Cosmopterix xanthura is a moth of the family Cosmopterigidae. It is known from Mexico (Tabasco). Adults have been recorded in March.

==Description==
Cosmopterix xanthura has a forewing length of 3.3 to 3.9 mm.

===Head===
Frons shining white with greenish reflection, vertex and neck tufts shining greyish brown with reddish gloss, laterally and medially lined white, collar shining greyish brown; labial palpus first segment very short, white, second segment four-fifths of the length of third, dark brown with white longitudinal lines laterally and ventrally, third segment white, lined brown laterally, extreme apex white; scape dorsally shining dark brown with white anterior line, ventrally shining white, antenna shining dark brown, with a white line from base to beyond one-half, followed towards apex by one white segment, three dark brown, ten more or less white, ten dark brown and seven white segments at apex.
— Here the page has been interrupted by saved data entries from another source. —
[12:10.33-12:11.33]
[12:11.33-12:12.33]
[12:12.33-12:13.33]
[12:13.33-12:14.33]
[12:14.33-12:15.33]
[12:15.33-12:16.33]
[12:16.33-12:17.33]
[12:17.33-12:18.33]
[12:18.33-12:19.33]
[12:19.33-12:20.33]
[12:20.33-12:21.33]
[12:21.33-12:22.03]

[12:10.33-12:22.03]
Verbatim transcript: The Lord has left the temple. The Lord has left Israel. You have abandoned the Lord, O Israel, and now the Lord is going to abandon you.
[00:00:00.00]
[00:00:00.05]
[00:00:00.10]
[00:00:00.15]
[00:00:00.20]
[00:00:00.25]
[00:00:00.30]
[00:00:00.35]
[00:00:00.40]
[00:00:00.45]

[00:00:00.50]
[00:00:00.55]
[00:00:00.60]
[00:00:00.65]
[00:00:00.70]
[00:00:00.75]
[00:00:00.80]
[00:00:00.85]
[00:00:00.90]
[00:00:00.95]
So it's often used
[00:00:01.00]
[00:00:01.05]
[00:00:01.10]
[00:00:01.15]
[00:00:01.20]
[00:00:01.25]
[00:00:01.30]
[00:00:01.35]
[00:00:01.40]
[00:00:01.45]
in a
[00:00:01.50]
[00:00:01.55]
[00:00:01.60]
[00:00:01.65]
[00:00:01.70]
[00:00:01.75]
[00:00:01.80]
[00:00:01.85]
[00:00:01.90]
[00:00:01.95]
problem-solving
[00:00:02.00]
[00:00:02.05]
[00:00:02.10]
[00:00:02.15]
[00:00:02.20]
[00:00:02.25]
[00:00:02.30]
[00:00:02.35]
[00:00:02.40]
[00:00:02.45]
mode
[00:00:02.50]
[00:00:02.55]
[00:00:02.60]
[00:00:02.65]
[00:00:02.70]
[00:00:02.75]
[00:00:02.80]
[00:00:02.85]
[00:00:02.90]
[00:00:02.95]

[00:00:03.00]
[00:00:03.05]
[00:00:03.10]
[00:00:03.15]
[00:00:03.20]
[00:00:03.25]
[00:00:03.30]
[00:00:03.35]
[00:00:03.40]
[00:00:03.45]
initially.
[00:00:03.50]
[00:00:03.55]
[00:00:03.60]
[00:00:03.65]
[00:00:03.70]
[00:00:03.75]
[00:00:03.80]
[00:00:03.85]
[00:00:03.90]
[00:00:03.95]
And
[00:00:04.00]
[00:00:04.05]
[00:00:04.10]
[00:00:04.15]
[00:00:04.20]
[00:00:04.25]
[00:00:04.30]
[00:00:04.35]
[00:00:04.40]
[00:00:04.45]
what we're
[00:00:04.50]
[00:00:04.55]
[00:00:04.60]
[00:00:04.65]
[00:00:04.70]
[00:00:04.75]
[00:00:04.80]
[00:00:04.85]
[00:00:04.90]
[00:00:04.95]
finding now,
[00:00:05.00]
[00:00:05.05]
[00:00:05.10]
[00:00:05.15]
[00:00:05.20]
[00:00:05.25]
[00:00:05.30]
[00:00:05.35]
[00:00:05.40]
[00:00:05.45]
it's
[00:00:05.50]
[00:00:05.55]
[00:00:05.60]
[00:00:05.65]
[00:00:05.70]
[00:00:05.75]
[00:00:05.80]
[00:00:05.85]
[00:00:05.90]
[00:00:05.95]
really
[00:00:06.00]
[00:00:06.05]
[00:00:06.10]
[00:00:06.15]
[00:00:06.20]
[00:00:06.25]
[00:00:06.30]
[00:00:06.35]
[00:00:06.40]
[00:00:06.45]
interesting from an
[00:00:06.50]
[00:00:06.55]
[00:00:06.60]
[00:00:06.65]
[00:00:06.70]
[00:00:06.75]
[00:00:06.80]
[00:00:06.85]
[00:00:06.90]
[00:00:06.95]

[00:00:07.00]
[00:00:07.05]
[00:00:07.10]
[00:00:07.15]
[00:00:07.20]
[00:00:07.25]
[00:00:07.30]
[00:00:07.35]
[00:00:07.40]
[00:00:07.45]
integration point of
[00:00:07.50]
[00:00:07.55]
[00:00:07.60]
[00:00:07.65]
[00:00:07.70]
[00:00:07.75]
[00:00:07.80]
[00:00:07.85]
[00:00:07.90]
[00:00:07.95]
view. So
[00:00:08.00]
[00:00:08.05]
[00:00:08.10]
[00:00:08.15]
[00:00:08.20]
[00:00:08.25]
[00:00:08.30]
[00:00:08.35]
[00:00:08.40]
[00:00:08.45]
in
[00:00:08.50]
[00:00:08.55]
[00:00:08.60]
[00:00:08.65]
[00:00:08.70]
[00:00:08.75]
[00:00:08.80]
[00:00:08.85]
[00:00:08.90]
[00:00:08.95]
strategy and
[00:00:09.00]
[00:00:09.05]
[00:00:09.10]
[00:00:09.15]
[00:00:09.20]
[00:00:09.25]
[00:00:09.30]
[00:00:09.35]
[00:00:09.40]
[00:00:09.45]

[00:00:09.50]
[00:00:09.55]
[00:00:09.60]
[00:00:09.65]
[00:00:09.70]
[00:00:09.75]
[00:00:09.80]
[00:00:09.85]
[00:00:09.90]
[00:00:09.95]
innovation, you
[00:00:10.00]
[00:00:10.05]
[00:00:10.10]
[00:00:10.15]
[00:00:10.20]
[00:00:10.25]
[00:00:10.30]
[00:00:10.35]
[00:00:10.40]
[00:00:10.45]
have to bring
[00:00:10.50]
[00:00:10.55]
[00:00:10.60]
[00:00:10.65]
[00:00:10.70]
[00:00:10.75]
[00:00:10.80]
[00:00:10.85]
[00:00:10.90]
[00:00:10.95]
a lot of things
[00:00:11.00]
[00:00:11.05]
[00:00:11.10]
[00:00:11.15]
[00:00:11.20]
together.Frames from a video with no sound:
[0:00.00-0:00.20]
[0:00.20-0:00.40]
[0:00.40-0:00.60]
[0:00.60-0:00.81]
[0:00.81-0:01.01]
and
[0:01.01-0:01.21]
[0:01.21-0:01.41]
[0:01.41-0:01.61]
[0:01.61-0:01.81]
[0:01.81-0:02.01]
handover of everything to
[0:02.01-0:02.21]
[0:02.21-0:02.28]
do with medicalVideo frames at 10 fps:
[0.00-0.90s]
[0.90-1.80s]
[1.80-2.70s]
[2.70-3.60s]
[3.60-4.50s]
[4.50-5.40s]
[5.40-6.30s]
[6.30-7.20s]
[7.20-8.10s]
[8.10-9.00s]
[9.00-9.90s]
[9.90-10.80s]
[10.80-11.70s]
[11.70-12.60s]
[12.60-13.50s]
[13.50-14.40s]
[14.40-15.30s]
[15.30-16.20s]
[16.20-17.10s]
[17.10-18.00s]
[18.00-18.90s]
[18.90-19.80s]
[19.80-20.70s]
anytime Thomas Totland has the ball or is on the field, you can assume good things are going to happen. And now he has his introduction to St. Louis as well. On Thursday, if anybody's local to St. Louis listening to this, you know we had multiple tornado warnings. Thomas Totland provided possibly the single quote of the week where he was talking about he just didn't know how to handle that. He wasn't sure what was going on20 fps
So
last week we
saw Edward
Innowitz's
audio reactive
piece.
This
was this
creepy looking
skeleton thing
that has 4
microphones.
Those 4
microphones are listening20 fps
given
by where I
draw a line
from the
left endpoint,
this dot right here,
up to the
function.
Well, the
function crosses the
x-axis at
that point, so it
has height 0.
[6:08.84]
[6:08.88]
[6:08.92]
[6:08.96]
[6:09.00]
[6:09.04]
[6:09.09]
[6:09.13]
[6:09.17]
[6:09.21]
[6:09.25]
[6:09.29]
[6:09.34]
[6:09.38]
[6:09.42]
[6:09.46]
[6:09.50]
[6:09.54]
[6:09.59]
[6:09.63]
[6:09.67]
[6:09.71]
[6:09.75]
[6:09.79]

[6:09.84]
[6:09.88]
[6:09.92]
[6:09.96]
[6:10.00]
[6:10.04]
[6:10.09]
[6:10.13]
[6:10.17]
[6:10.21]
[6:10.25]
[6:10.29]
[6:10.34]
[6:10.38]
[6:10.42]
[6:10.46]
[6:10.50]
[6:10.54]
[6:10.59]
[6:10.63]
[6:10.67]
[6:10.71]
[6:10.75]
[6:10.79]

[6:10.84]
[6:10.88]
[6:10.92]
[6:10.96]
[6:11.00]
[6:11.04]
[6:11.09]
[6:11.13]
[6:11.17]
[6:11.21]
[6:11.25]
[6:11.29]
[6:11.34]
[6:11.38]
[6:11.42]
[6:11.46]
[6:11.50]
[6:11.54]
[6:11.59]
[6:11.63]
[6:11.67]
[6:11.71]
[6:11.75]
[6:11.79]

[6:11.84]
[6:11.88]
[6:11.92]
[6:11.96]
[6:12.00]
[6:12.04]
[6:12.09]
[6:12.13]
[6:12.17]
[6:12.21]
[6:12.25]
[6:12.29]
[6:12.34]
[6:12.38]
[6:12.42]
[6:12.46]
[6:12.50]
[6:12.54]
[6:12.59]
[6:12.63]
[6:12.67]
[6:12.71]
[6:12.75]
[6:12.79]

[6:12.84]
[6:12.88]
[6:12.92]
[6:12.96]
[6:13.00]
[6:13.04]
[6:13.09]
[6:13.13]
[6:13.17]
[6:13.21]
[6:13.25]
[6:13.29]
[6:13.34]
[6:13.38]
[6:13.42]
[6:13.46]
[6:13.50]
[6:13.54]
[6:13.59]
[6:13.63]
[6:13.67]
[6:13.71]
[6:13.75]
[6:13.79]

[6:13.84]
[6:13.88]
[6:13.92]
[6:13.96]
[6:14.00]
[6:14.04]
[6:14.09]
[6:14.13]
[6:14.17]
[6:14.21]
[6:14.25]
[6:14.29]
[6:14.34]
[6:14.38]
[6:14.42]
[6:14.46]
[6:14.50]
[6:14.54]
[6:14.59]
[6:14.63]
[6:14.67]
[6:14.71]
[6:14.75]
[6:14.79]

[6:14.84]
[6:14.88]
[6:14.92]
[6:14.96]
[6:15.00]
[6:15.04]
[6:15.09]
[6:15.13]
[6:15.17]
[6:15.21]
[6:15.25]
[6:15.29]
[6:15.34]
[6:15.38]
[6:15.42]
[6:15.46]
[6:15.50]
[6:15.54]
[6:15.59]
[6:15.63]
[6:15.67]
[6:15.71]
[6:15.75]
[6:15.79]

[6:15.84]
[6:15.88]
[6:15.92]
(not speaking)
Thorax and tegulae shining greyish brown with reddish gloss, thorax with a white median line.

===Legs===
Shining dark greyish brown, femora of midleg and hindleg shining ochreous-white, foreleg with a white line on tibia and tarsal segments, interrupted at segment four, tibia of midleg with white narrow, oblique basal and medial lines and a white apical ring, tarsal segment one with a longitudinal white line, segments two and four with white apical rings, segment five entirely white, tibia of hindleg with white medial and apical rings, tarsal segment one with white basal and apical rings, tarsal segment two with white apical ring, tarsal segments three to five entirely white, spurs white dorsally, brown ventrally. Forewing shining greyish brown, three narrow white lines in the basal area, a subcostal from base to one-quarter, distally slightly bending from costa, a medial from one-seventh to one-third and just above fold, an oblique subdorsal from one-quarter almost to the transverse fascia, a dark yellow transverse fascia beyond the middle with a broad prolongation towards apex and a long and narrow apical protrusion in middle, bordered at the inner edge by two tubercular pale golden metallic subcostal and dorsal spots, the subcostal spot with a patch of blackish scales on the outside and the dorsal spot further from base as the subcostal, beyond the middle of transverse fascia two tubercular pale golden costal and dorsal spots, the dorsal spot twice as large than the costal and more towards base, a greyish brown edged, white costal streak from the outer costal spot, a shining white apical line from the apical protrusion to apex, cilia greyish brown at apex, ochreous-brown towards dorsum. Hindwing shining brownish grey, cilia ochreous-brown.

===Underside===
Forewing shining greyish brown, the transverse fascia and the apical line indistinctly visible, hindwing shining brownish grey. Abdomen dorsally yellowish brown, segments whitish edged laterally, segment seven whitish edged posteriorly, ventrally shining dark grey, segments banded shining white posteriorly and with a broad shining yellowish white longitudinal streak, anal tuft yellowish white, dorsally yellowish brown in female.